METHODS: A retrospective chart review was conducted of all patients who presented with cryptogenic stroke and received an ILR at an academic medical center from 2015 to 2017 with an active inpatient stroke service. The electronic health record and remote monitoring were used to identify occurrence of AF.

RESULTS: A total of 178 patients who received ILRs for cryptogenic stroke were included. Overall, after a thorough evaluation for other etiologies of stroke, 35 (19.6%) were found to have AF detected. Mean follow-up was 365 days with a median time to detection of 131 days. Advanced age (p = 0.001), diastolic dysfunction on echo (p = 0.03), as well as ECG findings of premature atrial contractions (PACs) and p wave dispersion (PWD) > 40 ms were found to be predictive of AF detection (p = 0.04, p < 0.001, respectively). On multiple regression analysis, the only independent predictor of AF detection was PWD > 40 ms.
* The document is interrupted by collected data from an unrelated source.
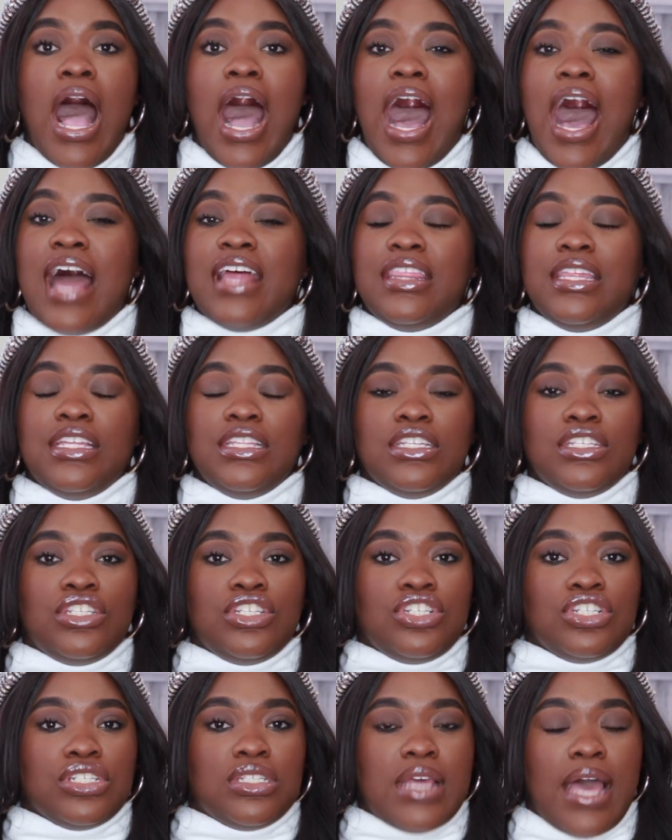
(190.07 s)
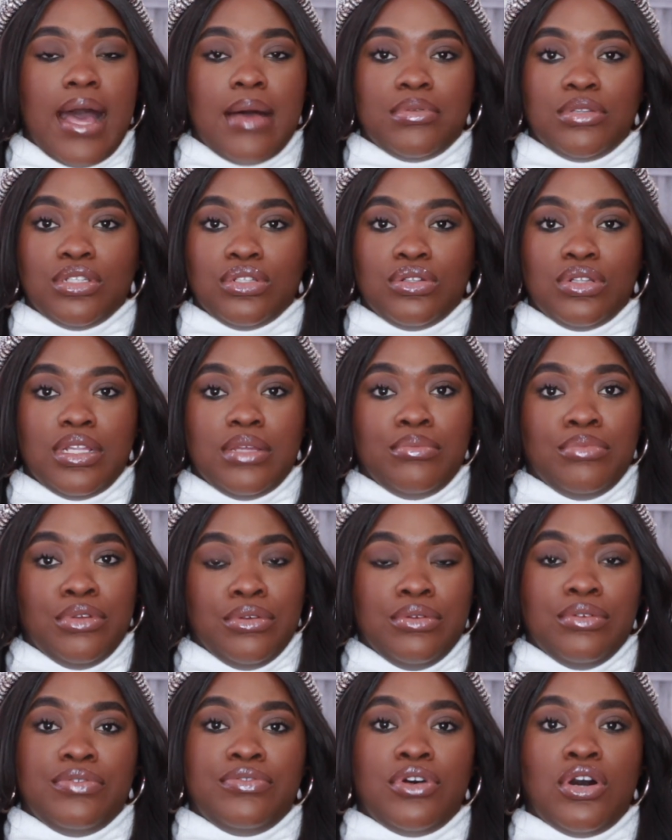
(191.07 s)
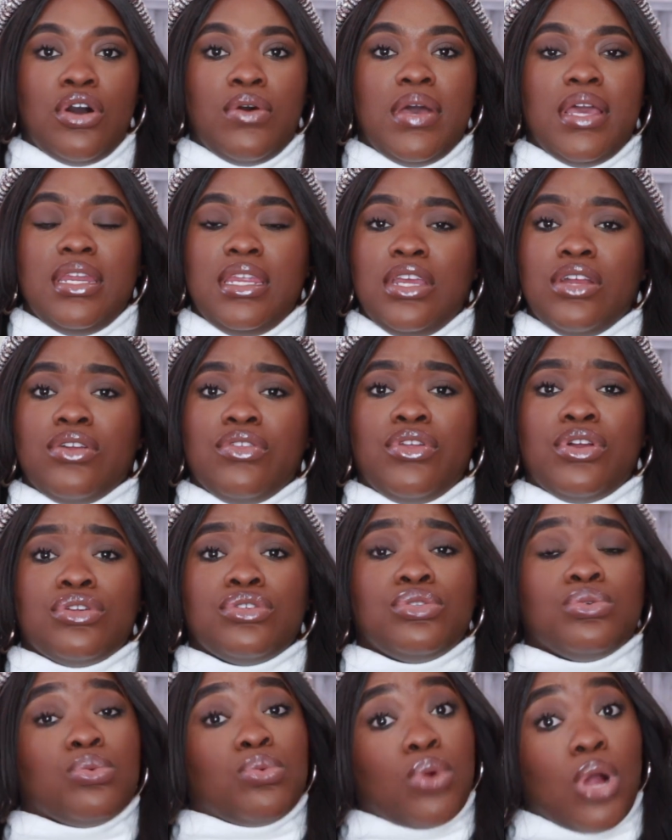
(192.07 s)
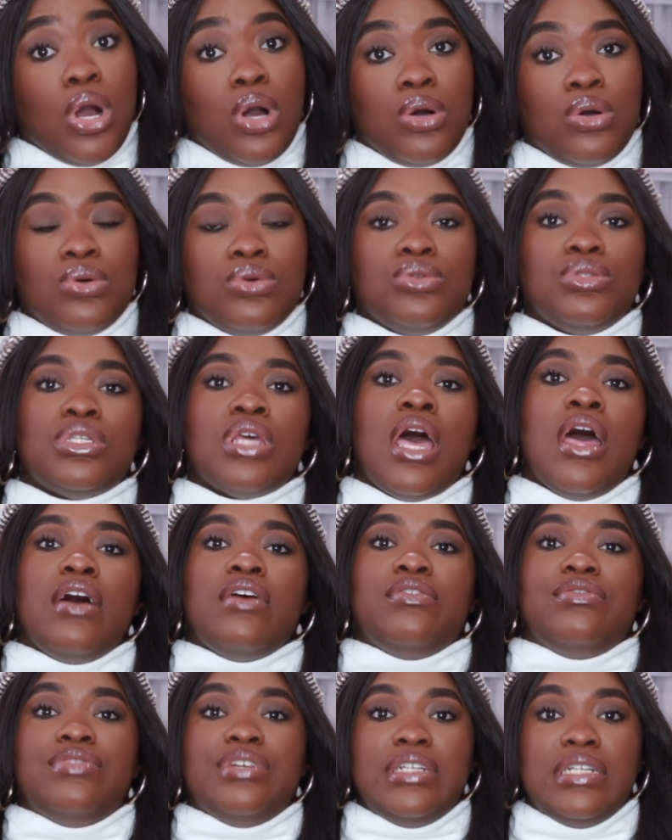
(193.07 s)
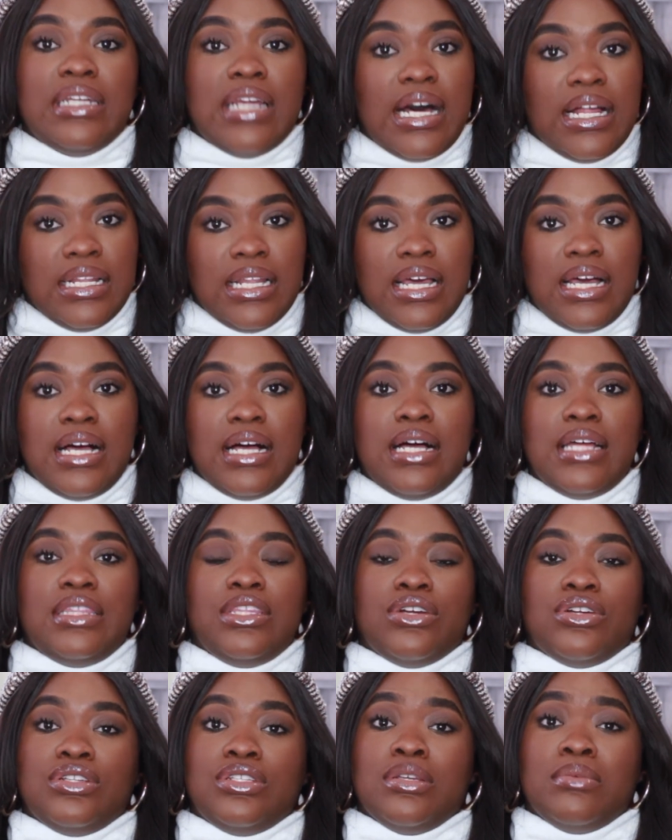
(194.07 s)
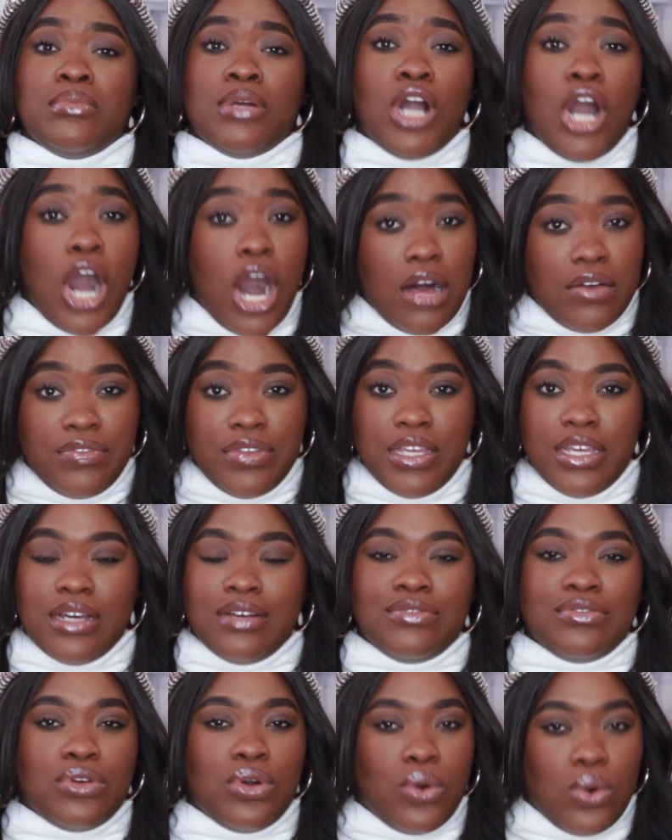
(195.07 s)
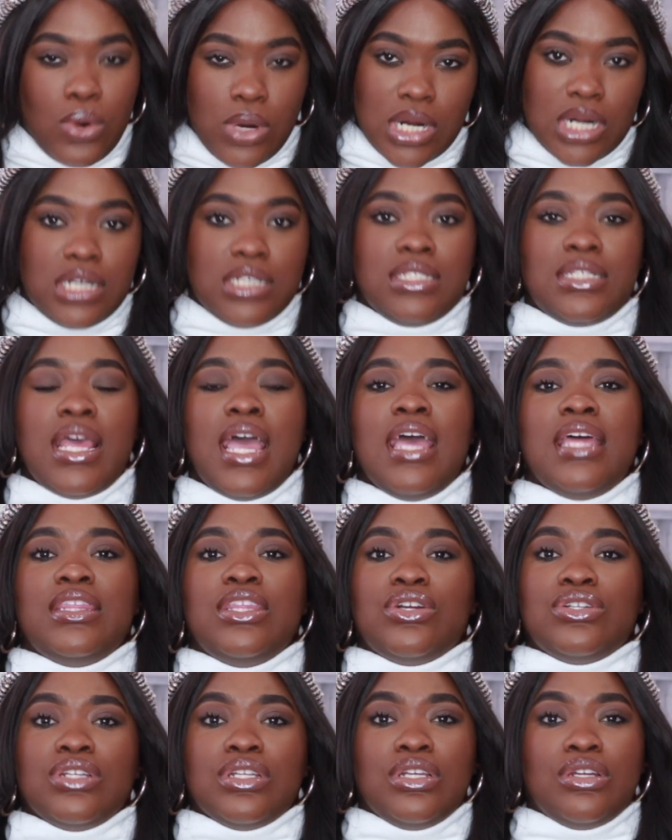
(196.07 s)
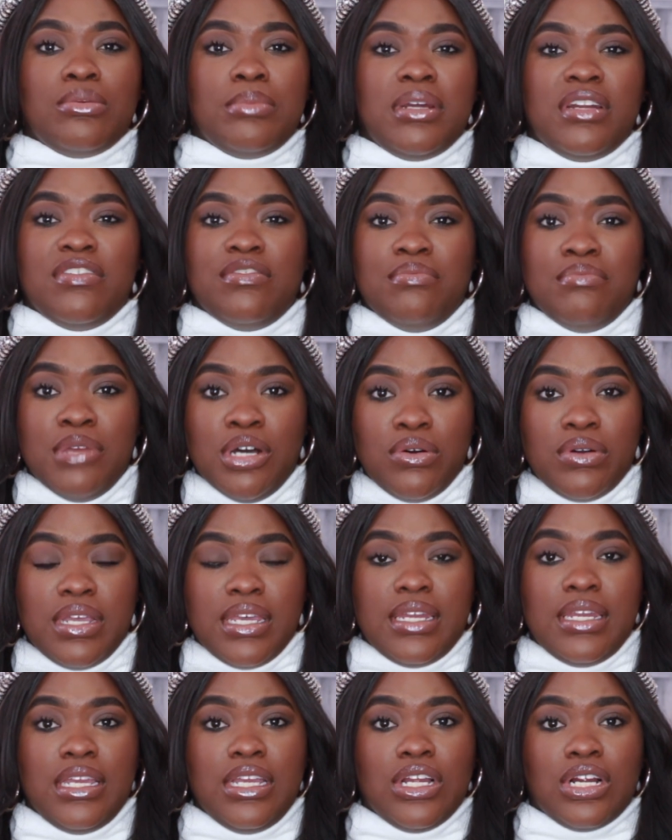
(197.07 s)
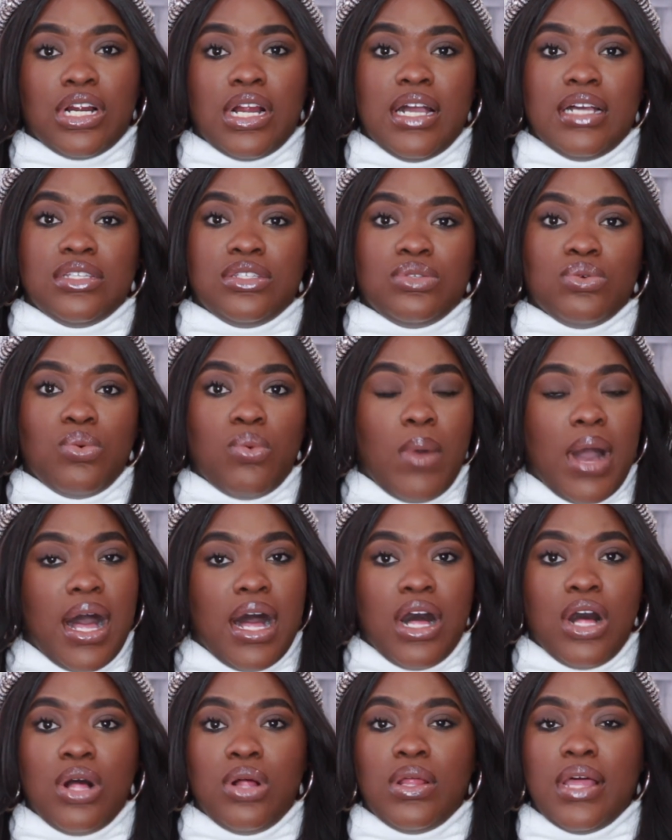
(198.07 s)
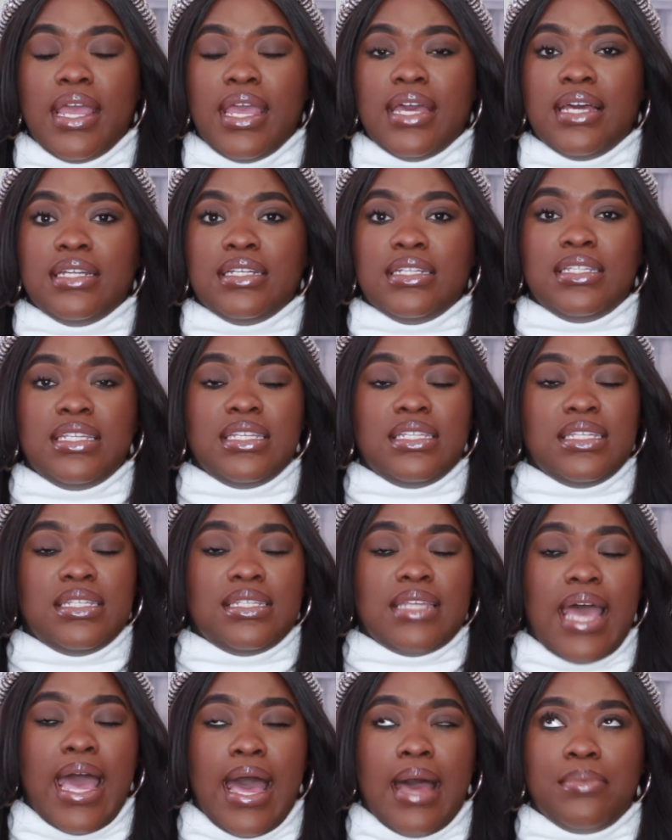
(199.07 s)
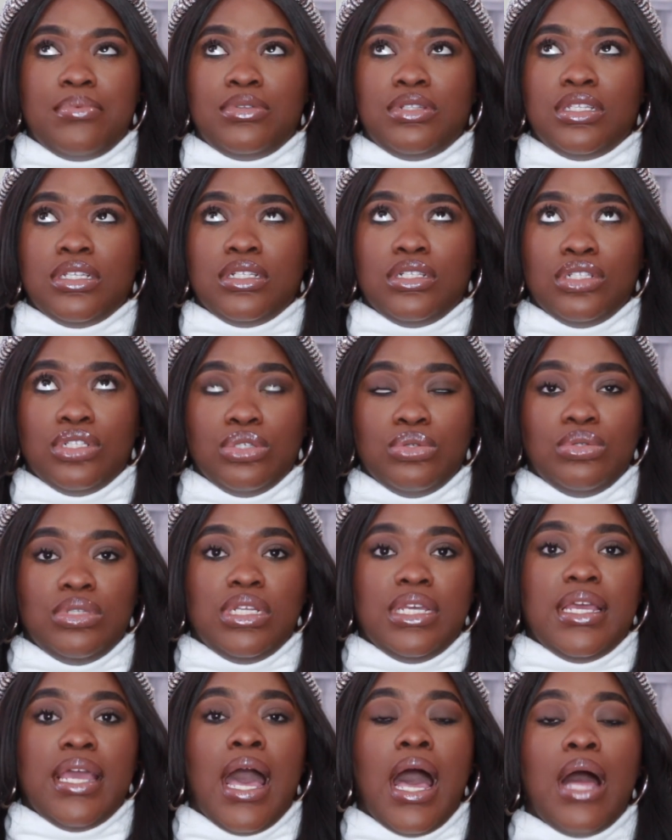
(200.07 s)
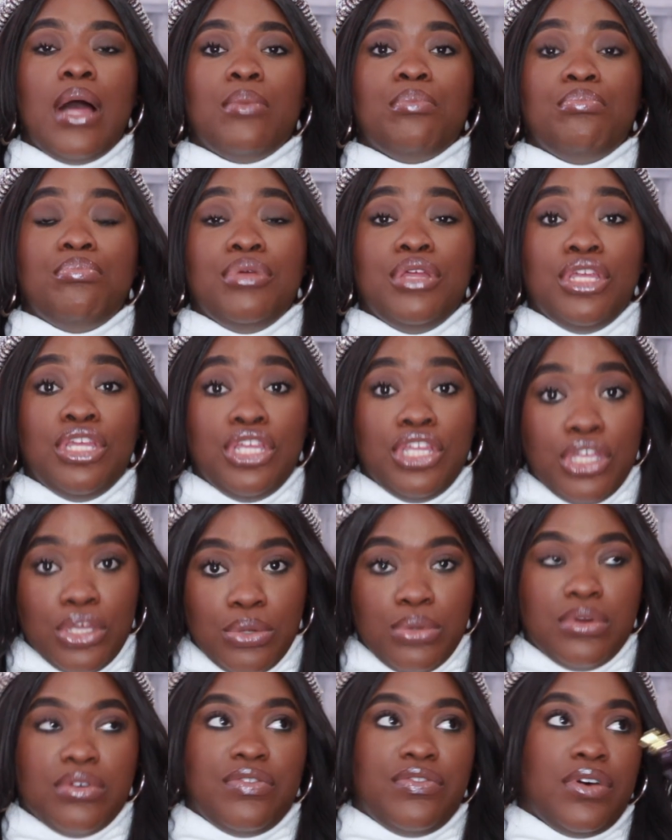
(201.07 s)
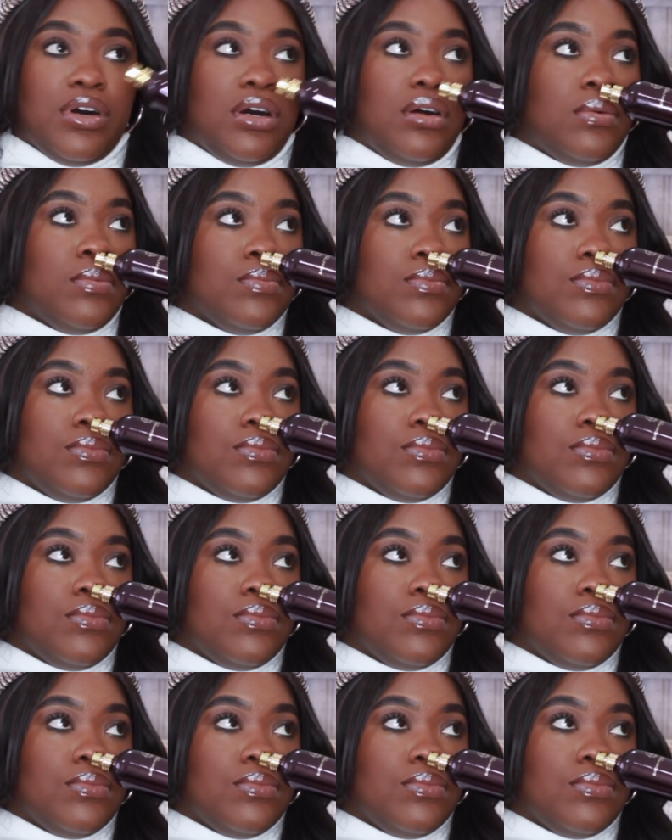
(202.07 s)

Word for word: I think this is just absolutely beautiful. In here, there's rose, vanilla, there's some coffee, of course. There's a little bit of milk in here as well, and this is absolutely beautiful.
CONCLUSION: After a thorough evaluation to exclude other etiologies for stroke, approximately 20% of patients of our cryptogenic stroke population were found to have AF with ILR surveillance. Advanced age, diastolic dysfunction, as well as ECG findings of PACs and increased PWD may help to predict those at higher risk of AF detection, while PWD was the only independent predictor. This has important clinical implications, as better prediction of AF may help identify those at highest risk and might subsequently aid in guiding therapy.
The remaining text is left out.